Réunis jeudi 29 juin 2023 à l’initiative du Club Landoy et de la députée Astrid Panosyan-Bouvet, sous le haut patronage de la Présidente de l’Assemblée nationale, Yaël Braun-Pivet, économistes, syndicalistes, chefs d’entreprises et députés ont apporté leur expertise et confronté leurs propositions pour tenter de répondre à l’aspiration des citoyens – toutes générations confondues – de réinventer leur rapport au travail tout au long de la vie. Sous l’intitulé « Préparer les transitions. Quel travail voulons-nous aujourd’hui et demain ? », la journée-débat a été riche en enseignements.

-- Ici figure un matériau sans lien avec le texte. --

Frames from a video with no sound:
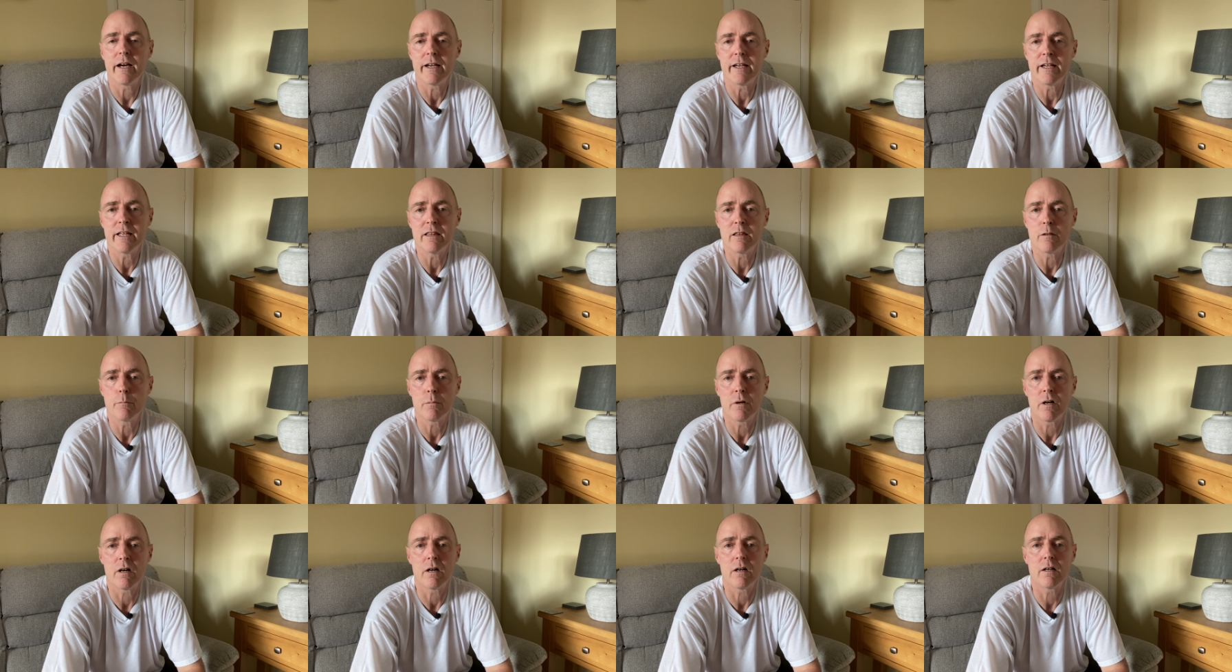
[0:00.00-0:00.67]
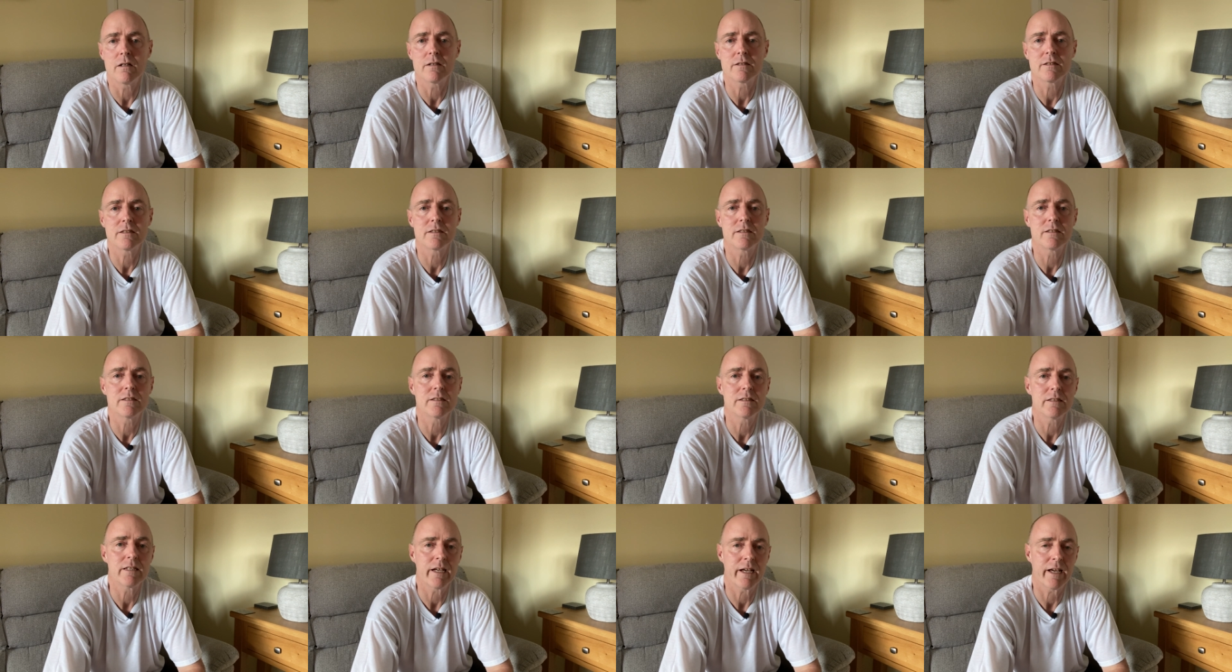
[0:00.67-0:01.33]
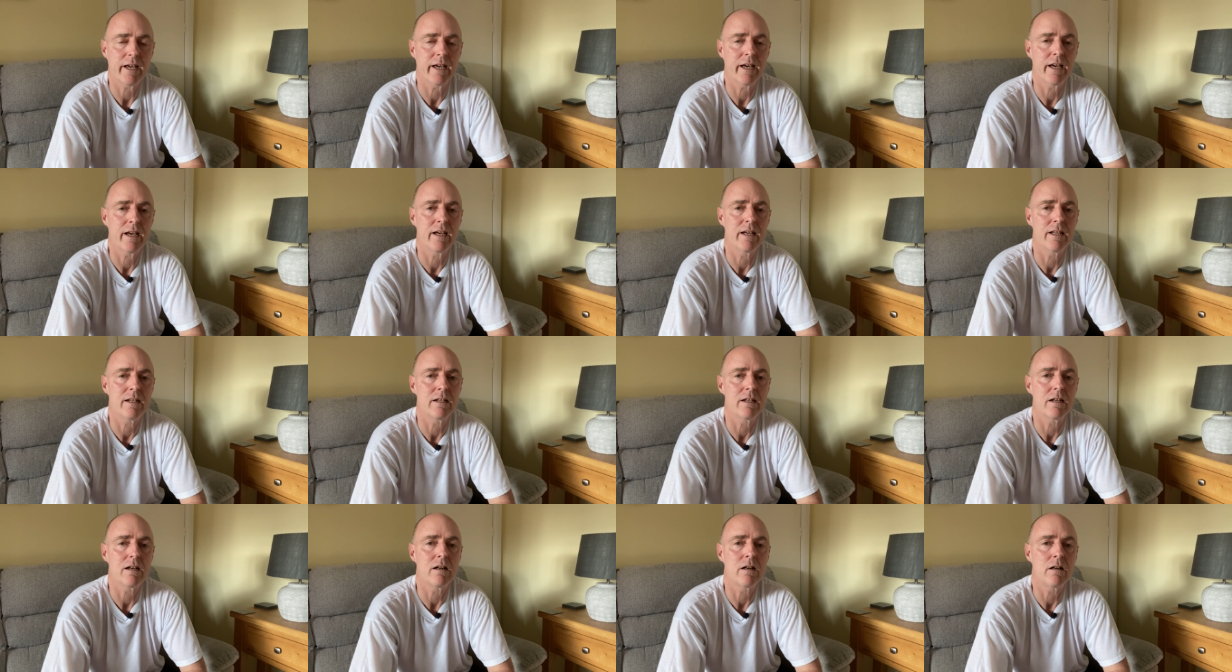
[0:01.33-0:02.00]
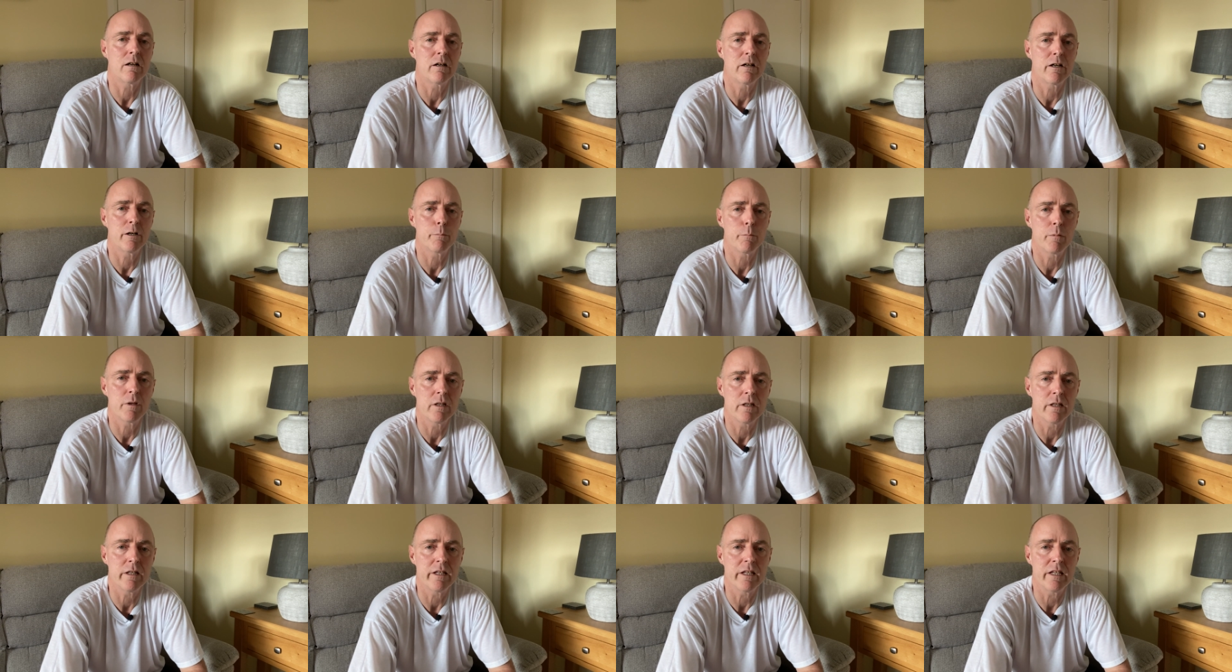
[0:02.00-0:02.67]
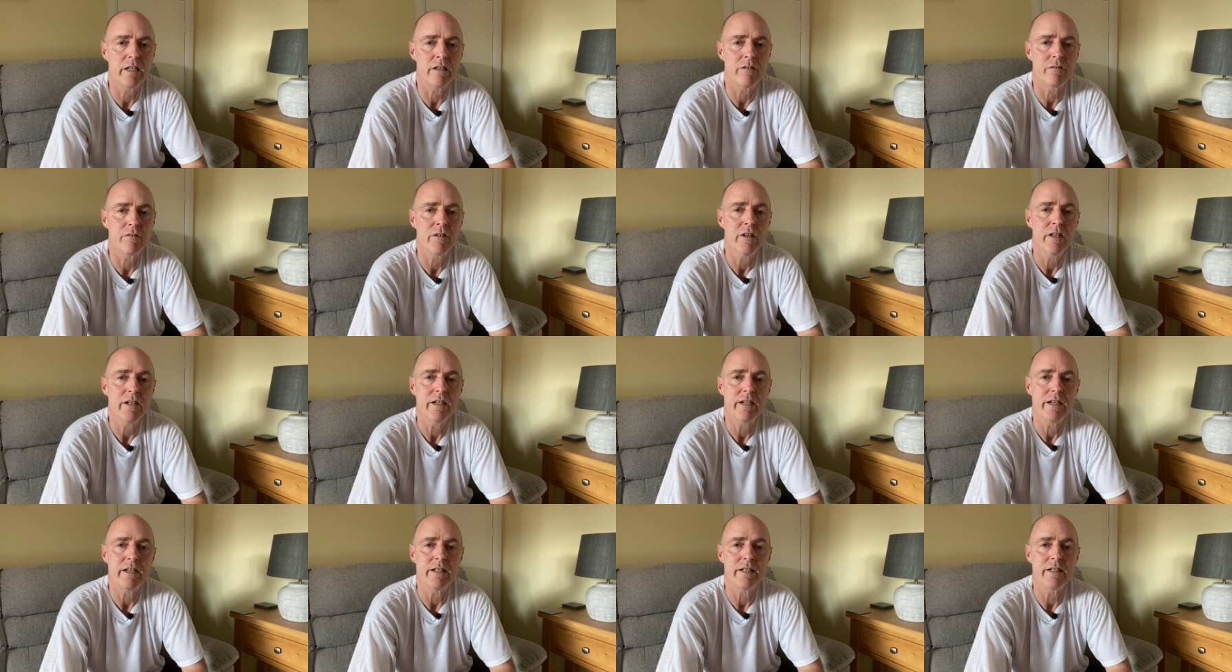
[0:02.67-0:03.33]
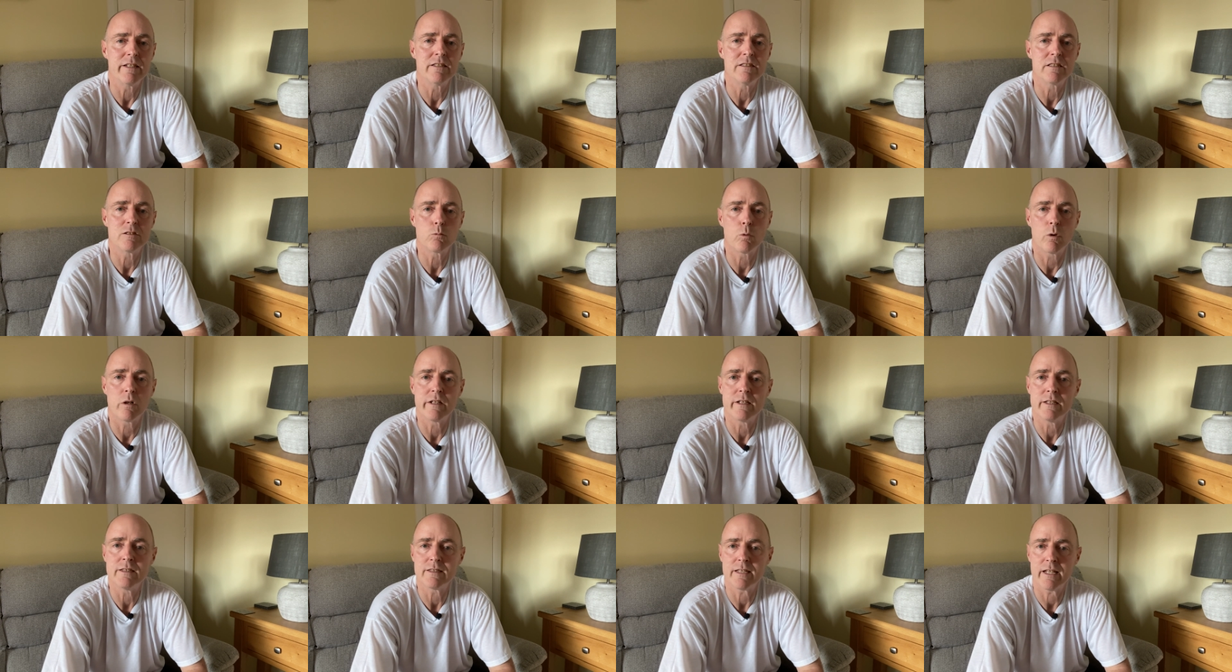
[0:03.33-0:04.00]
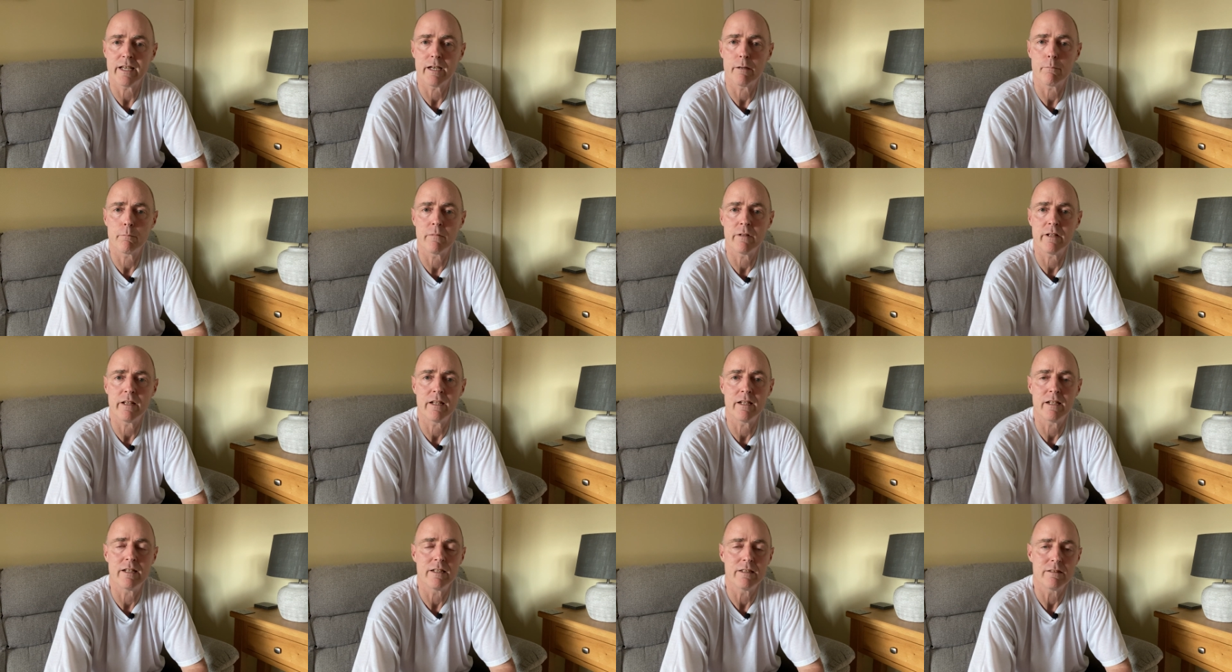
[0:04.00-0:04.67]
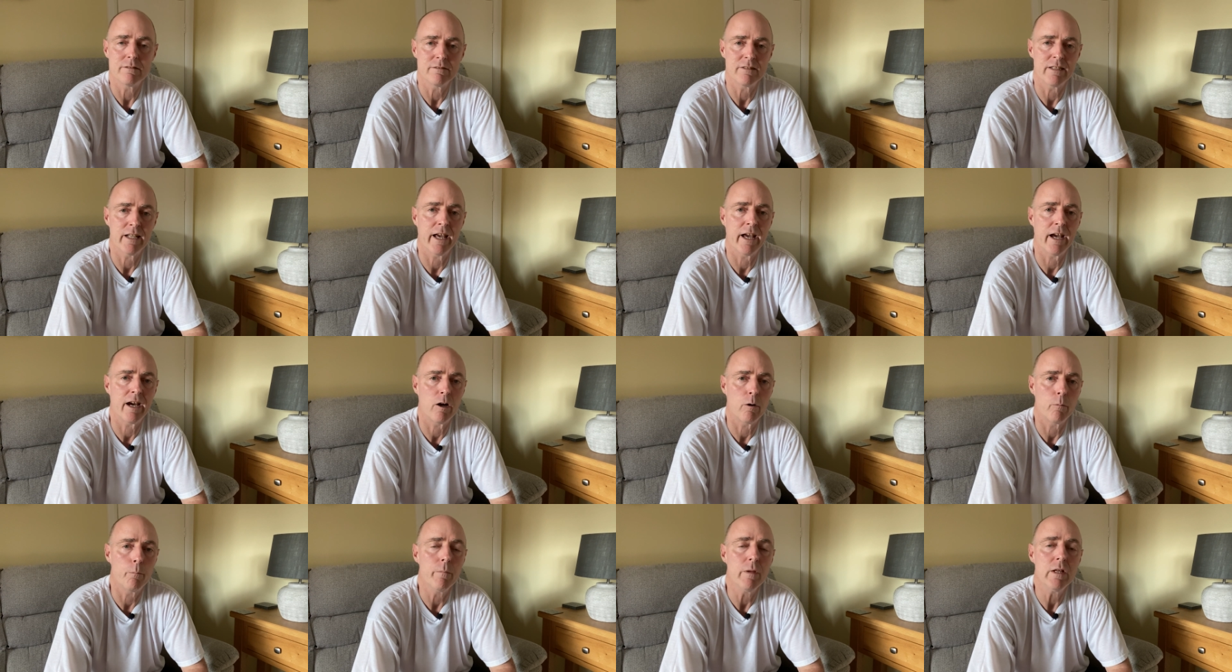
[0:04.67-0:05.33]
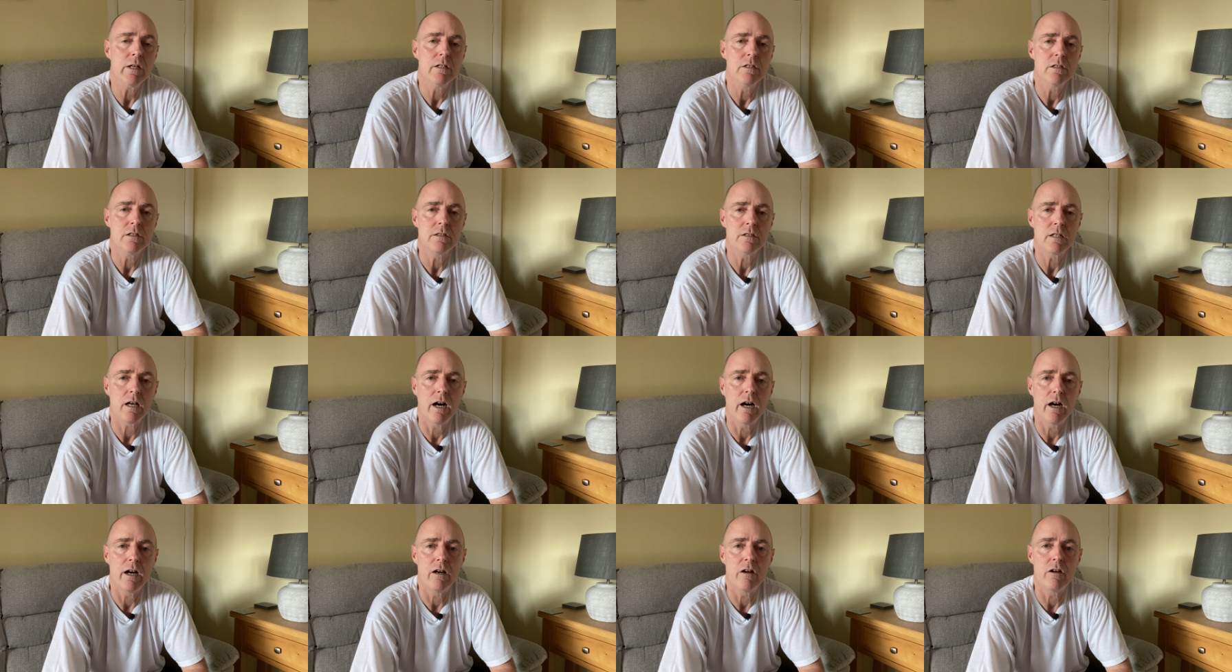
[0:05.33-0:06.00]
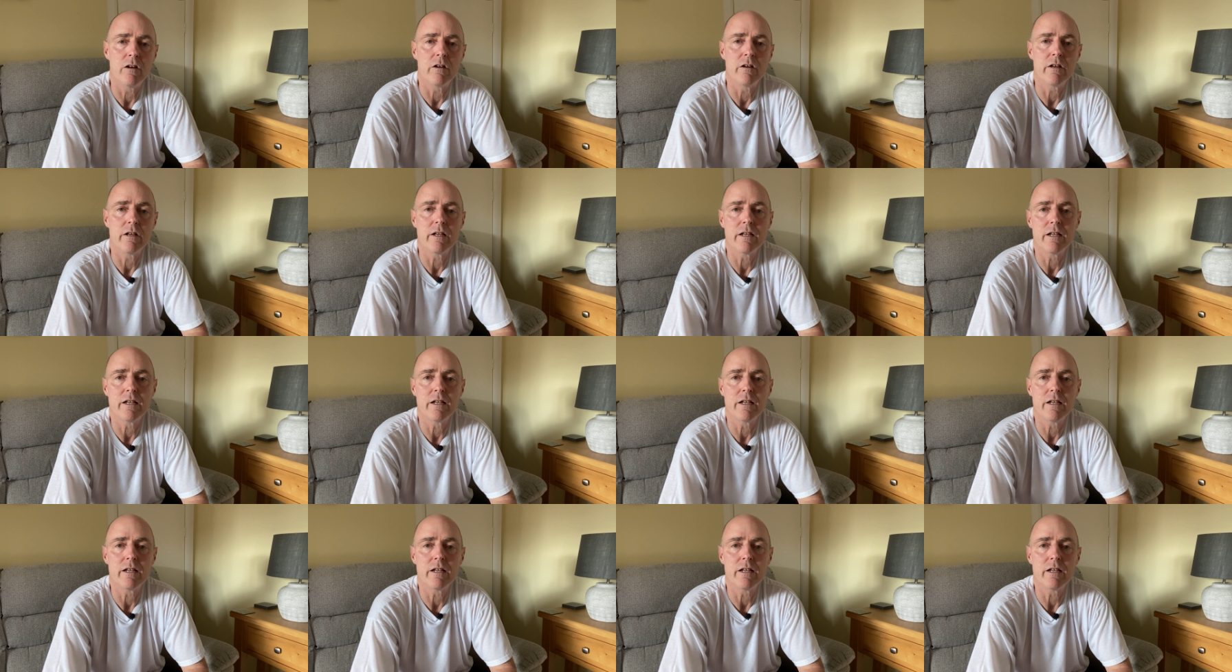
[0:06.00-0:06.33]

in the past and I believe it is what is happening now. So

Une nouvelle vision du travail tout au long de la vie
Avec l’allongement de la durée de la vie, les tensions nouvelles sur le marché de l’emploi, l’irruption de l’intelligence artificielle, c’est tout le sens et l’acceptabilité du travail au cours de la vie qui est brutalement réinterrogé aujourd’hui. Au cœur des questionnements : la place des seniors dans l’entreprise, leur maintien ou retour dans l’emploi et, plus largement, la reconnaissance de leur importance grandissante et de leurs attentes dans la société, y compris active.
Le travail, à quel prix ?
C’est une singularité française en Europe, dont s’accommodent jusqu’ici sans le dire entreprises, pouvoirs publics et même salariés : les seniors sont retranchés du monde du travail très tôt, avec un sur trois seulement encore en activité professionnelle entre 59 et 64 ans. Entre l’emploi et la retraite, chômage, inactivité, engagements personnels ou associatifs sont au rendez-vous. Le modèle est aujourd’hui en bout de course, bousculé par les réalités démographiques, les contraintes économiques et les attentes sociétales.
Réinventer le travail, le rendre à nouveau désirable, sinon acceptable ? Oui, mais comment ? Si la question des salaires, de la juste rétribution des efforts fournis – tout particulièrement dans les métiers dits « invisibles » – et d’un meilleur partage de la valeur reste en haut de la pile des priorités, il apparaît maintenant évident que la façon d’être accompagné tout au long de sa carrière dans les entreprises est un levier crucial de changement de rapport au travail. Dans un monde en pleine évolution, où les connaissances et les compétences deviennent obsolètes sitôt mises en œuvre, dans un monde où la carrière ne se déroulera plus de façon linéaire au sein d’une seule et même entreprise, le « collaborateur » devient une denrée précieuse qu’il faut désormais considérer dans son entièreté, voire son intimité. Maîtres-mots de cette transition nécessaire : écoute, autonomisation, responsabilisation, partage d’expérience, formation au long cours, voisinage dans les moments de la vie, comme l’aidance d’un proche, un accident de santé, des engagements personnels importants…
Le temps du simple échange de services – force de travail vs salaire – est probablement définitivement révolu, ce qu’a résumé de façon éclairante la députée Astrid Panosyan-Bouvet en conclusion de la journée-débat : « Ce qui est en jeu à travers le travail, c’est de pouvoir choisir sa vie. »
Si inciter au maintien des seniors dans l’emploi par des politiques publiques ou des accords entre partenaires sociaux peut permettre de répondre au défi démographique posé à l’économie française, seule une réflexion de fond sur le sens du travail donné par les citoyens est à même de lui redonner toute sa valeur pour demain.